Todo cineasta reivindica la libertad de creación, Albert Serra desata la imaginación del espectador con la película con más cine de todo el festival y que, sin duda, debería llevarse la Concha de Oro y también mejor fotografía (sublime Artur Tort Pujol que ya tiene un César y un Lumière).
Como suele ocurrir con en muchos festivales puede que el jurado no llegue a un acuerdo unánime, lo que podría poner en valor una de las mejores sorpresas de la Sección Oficial, On falling, de la cineasta portuguesa Laura Carreira, impresionante en su ópera prima, o la arrolladora Hard Truths, de Mike Leigh (con un título poco afortunado en español Mi única familia, en lugar del esplendido Verdades incómodas, que da todo el sentido a la magnífica película).
En una edición como la anterior, por decirlo de alguna manera, de medio perfil, han destacado las interpretaciones de Los Destellos (Patricia López Arnaiz, una actriz que no tiene límite, Antonio de la Torre), una brillantísima Pamela Anderson en The Last Showgirl, de Gia Coppola, y Ralph Fiennes, con el mejor papel de su carrera en Cónclave, de Edward Berger.

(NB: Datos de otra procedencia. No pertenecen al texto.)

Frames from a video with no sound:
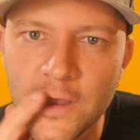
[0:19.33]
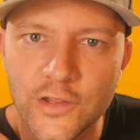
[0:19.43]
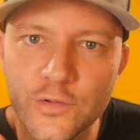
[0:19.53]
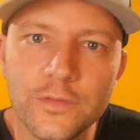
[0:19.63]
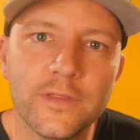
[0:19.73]

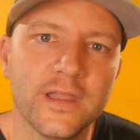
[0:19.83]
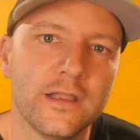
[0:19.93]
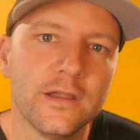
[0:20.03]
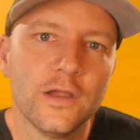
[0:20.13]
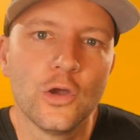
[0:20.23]
You
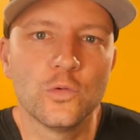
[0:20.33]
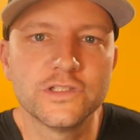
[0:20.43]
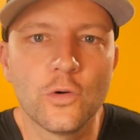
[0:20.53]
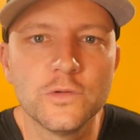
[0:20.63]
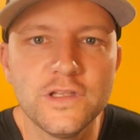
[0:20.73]
think what's
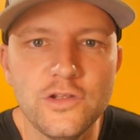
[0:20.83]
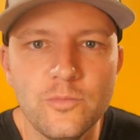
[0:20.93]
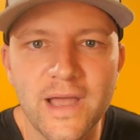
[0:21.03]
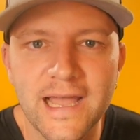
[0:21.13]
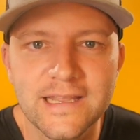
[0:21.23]
holding you
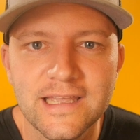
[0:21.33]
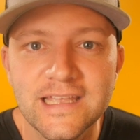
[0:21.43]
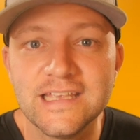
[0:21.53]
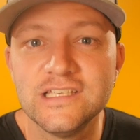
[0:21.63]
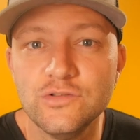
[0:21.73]
back
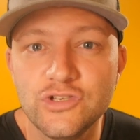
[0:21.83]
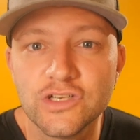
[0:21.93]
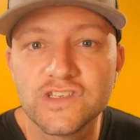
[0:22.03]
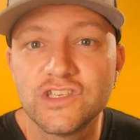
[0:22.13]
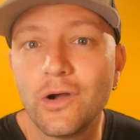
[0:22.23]
is you
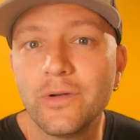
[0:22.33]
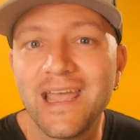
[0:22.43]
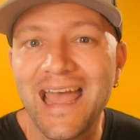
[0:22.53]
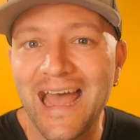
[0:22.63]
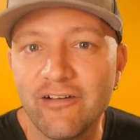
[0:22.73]
just don't
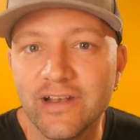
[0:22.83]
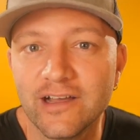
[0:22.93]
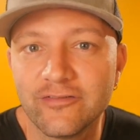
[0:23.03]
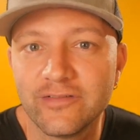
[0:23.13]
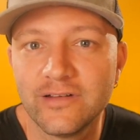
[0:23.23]
have
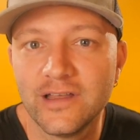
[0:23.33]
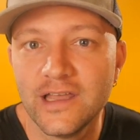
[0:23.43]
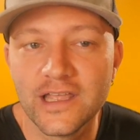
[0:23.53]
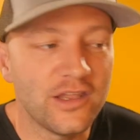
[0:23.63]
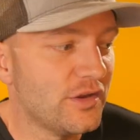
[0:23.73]
enough.
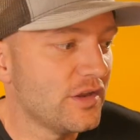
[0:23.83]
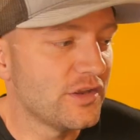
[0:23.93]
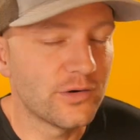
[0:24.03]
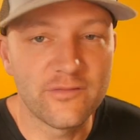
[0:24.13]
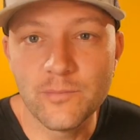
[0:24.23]
You
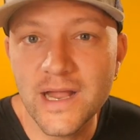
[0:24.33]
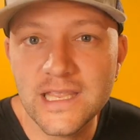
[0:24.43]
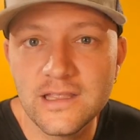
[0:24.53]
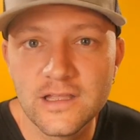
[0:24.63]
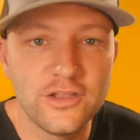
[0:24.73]
don't have the
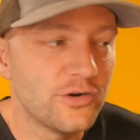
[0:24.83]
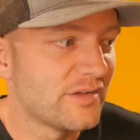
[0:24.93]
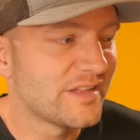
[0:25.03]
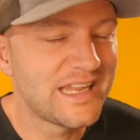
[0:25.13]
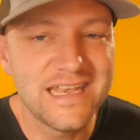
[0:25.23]
money, you don't
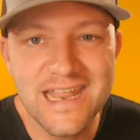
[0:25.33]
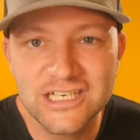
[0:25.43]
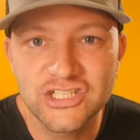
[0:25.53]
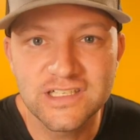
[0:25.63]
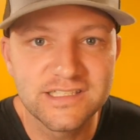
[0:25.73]
have the
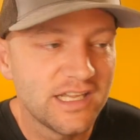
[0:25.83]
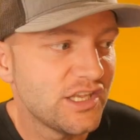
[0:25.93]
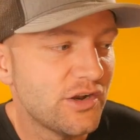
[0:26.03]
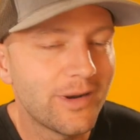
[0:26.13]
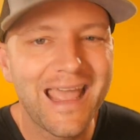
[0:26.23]
connections,
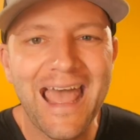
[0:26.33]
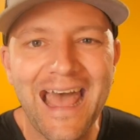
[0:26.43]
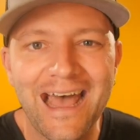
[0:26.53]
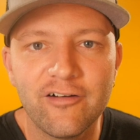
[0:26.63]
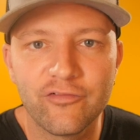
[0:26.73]
you don't
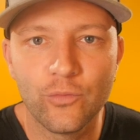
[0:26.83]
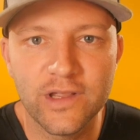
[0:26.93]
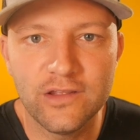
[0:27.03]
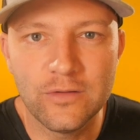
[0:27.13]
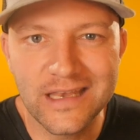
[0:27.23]
have
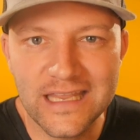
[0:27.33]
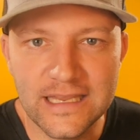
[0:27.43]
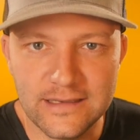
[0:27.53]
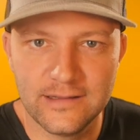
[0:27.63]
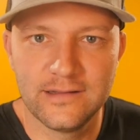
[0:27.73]
what you need.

También se han visto obras impecables como Le dernier soufflé, de Costa-Gavras, o Quand vient l’automne (Cuando cae el otoño), de François Ozon, pero a la que les falta ese pequeño toque de más que las haría redondas.
Como sigue siendo habitual la espléndida Horizontes Latinos (que sigue sin tener pases de prensa) o la de New Directors han compensado al espectador con muy gratas sorpresas y un cine verdadero arriesgado y en lucha por crear nuevas imágenes e historias que, en varios casos, debía haber estado en la sección más mediatizada del festival. Quedan poco más de 24 horas para conocer el veredicto de los diferentes jurados. Suspense.